Did you hear about the shepherd who retired to Seattle? He’s sheepless in Seattle.
Well no. That’s not very funny. But, hey, we’re in Seattle, the city that GQ magazine once labeled “America’s Least Funny City.” The magazine’s verdict inspired Seattle humorist Steve Clifford to write a piece for Crosscut. In his 2008 article, he shared ten of his favorite “archetypical Seattle jokes.” None of the ten had readers exactly howling.
GQ magazine may have been right, claiming Seattleites are (beware: ethnic slur) “too Norwegian” to get the joke. When Clifford recently wrote an ironic piece about Marjorie Taylor Greene, half of the 35 commentors took his article seriously. They didn’t realize it was a satiric take down of the conspiracy-minded congresswoman. (The other half are still laughing over Clifford’s saying that MTG accused Clifford of belonging to an evil conspiracy “trying to poisonize and pervertize young minds by teaching Critical Racing Theory.”)
This misunderstanding over what’s funny underscores our need for more (and better) Seattle jokes. Certainly not the pathetic batch Seattle Mariners’ fans dredged up during this year’s Fathers’ Day. You know: stupid dad jokes like “What’s the difference between a Mariner and a mosquito?” Answer: “A mosquito stops sucking.” Or even, “Why doesn’t Portland have a professional baseball team?” Answer: “Because then Seattle would want one too.” Worse still: Did you hear that T-Mobile Field has to be resodded? Answer: “Really sad when you can’t get your own grass to root for you.”
No, we don’t need any more lame sports humor. Not like the unfunny quip that Seattle could have been playing in the Super Bowl only until Coach Pete Carroll said, “I’ll pass.” Or even the question over “Why did the Seahawks trade Russell Wilson?” “To get a quarterback who could throw in the rain.”
What we especially don’t need is more weather jokes. Yes it’s true Seattle has lots of drizzily overcast days and some of us wetheads even like it that way. What we don’t need is warn-out reminders.
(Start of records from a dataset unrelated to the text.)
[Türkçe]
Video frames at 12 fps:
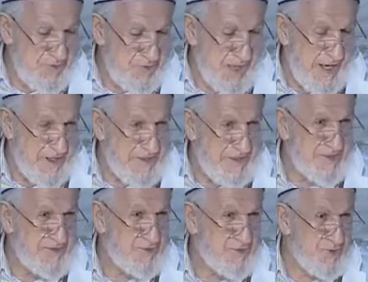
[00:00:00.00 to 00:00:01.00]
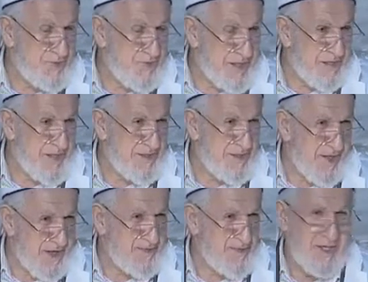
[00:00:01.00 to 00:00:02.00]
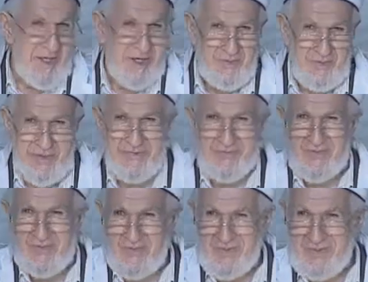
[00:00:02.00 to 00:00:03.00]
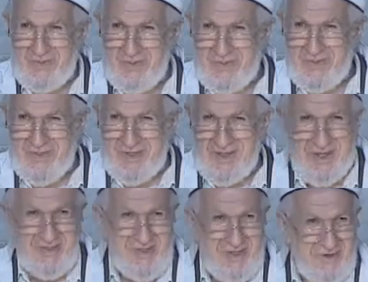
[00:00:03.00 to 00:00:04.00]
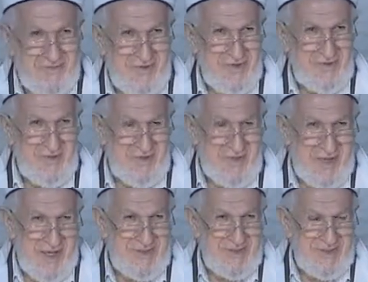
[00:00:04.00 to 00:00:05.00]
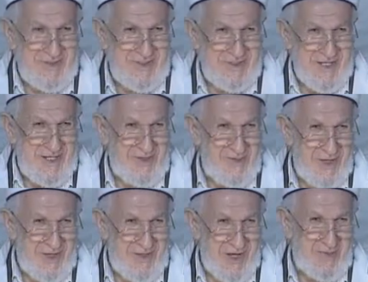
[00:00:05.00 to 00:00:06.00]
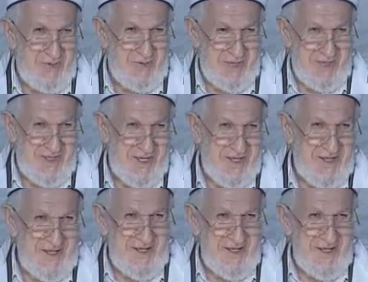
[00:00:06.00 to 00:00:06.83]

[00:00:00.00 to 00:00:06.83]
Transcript: yer zulmen alınan bir yer mi? Evet efendim. Es Selimiye camisindeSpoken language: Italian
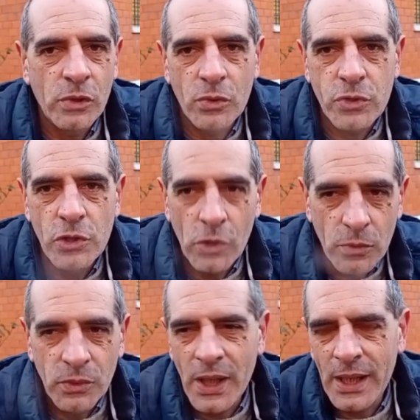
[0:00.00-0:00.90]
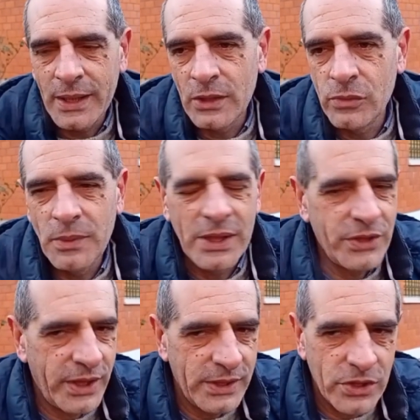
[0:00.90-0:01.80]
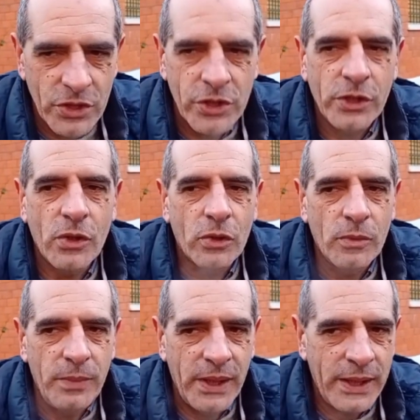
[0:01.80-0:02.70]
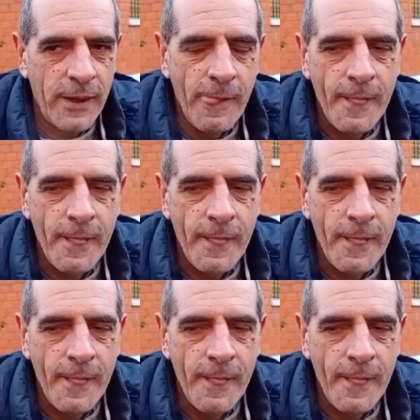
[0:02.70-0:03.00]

consiglio comunale nel 2013, se ricordo beneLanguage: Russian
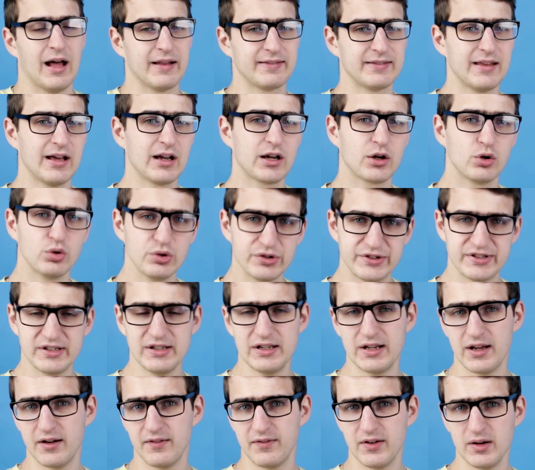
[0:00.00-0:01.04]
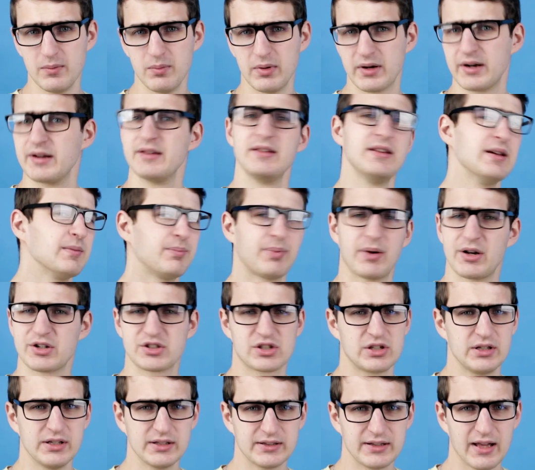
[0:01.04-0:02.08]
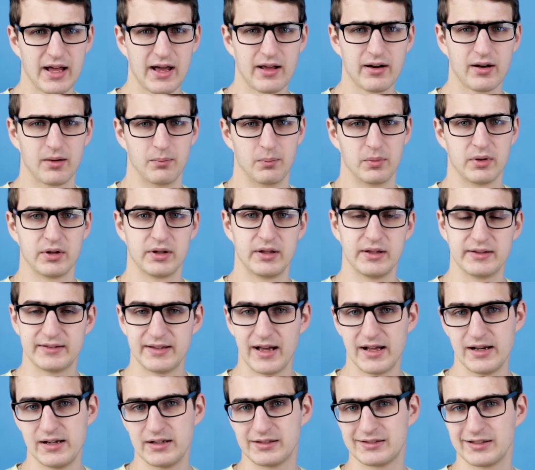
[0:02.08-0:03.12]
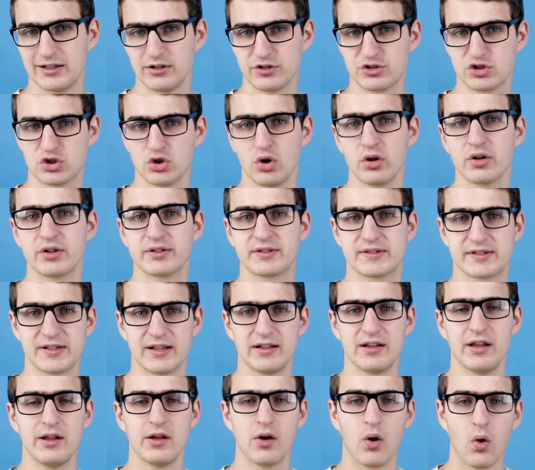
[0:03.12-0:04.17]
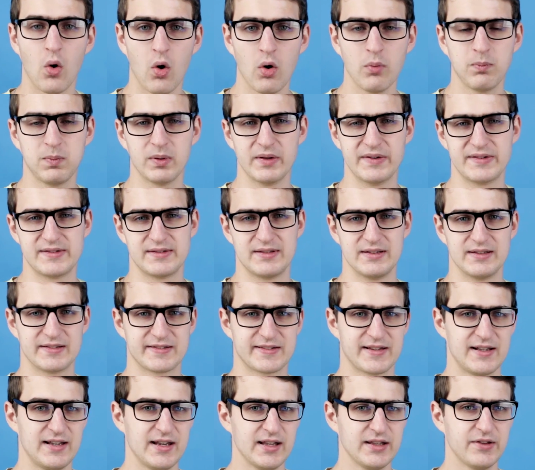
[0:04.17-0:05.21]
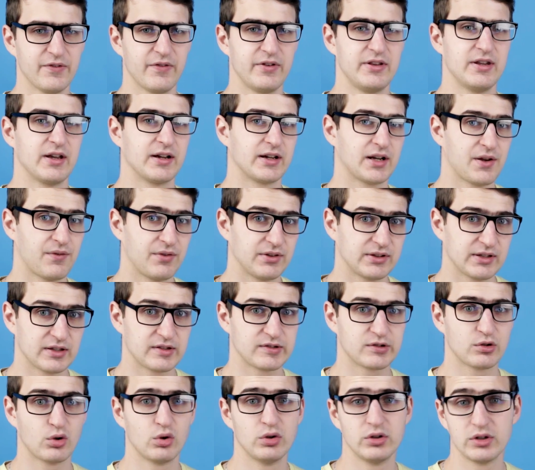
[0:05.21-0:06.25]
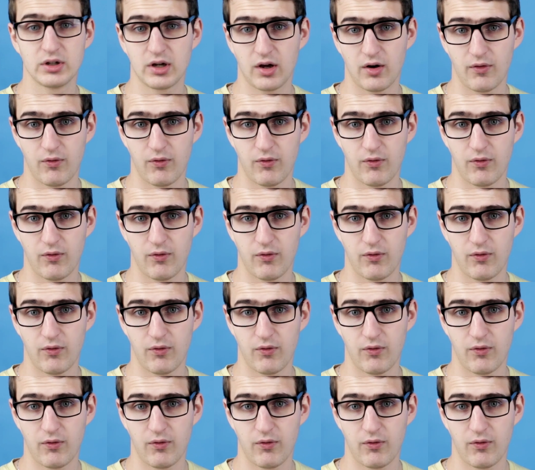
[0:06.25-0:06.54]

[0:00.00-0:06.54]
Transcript: Однако усилия выбора не прошли даром и дали толчок целой области исследования гравитационных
Years ago, then-Mayor Charley Royer tried to wow us with his favorite Seattle joke (what you’d expect from an Oregon transplant). His Honor liked telling about the tourist couple who wanted to sightsee in Seattle but encountered a week of rainy days. The exasperated wife finally approached a youngster on the street and asked, “Does it ever stop raining?” The kid replies, “Don’t ask me; I’m only six.”
The only redeeming thing about weather jokes is the number and variety of them.
Did you hear about the new Gore-Tex tanktop? It’s called Sleeveless in Seattle.
Why did Santa think about moving to Seattle? Because of the rain, dear.
What do you call a week without rain in Seattle? Summer.
What we could use is more jokes about Puget Sound wildlife. Take these three:
What do you call three Orcas in Elliott Bay? A tripod.
What did the geoduck say to the clam? Can you dig it?
What do you call the birds that hang around the original Starbucks? The Swallows of Cappuccino.
Or maybe we need more only-in-Seattle jokes like: How many Microsoft employees does it take to screw in a light bulb? None. That’s a hardware problem.
How do you make a Seafair Pirate mad? Take away the ‘P.’
What do you get when you cross Bill Gates with a Vampire? The Byte of Seattle.
How do you explain the four dead Seattle motorists? Discovered at a four-way-stop in Ballard.
Finally if you want a taste for Seattle’s shaggy-dog jokes, there’s the one about the Texan, the Californian, and the Seattleite who walked into a bar in Pioneer Square. The Texan snatched a bottle of whiskey, took a swig, launched the bottle into the air and shot it. The Californian grabbed a bottle of wine, took a sip, tossed the bottle and shattered it.
When his turn came, the Seattleite lifted a microbrew, swigged a mouthful and shot the Californian, explaining, “We’ve got plenty of Californians in Seattle and I need to recycle the bottle.”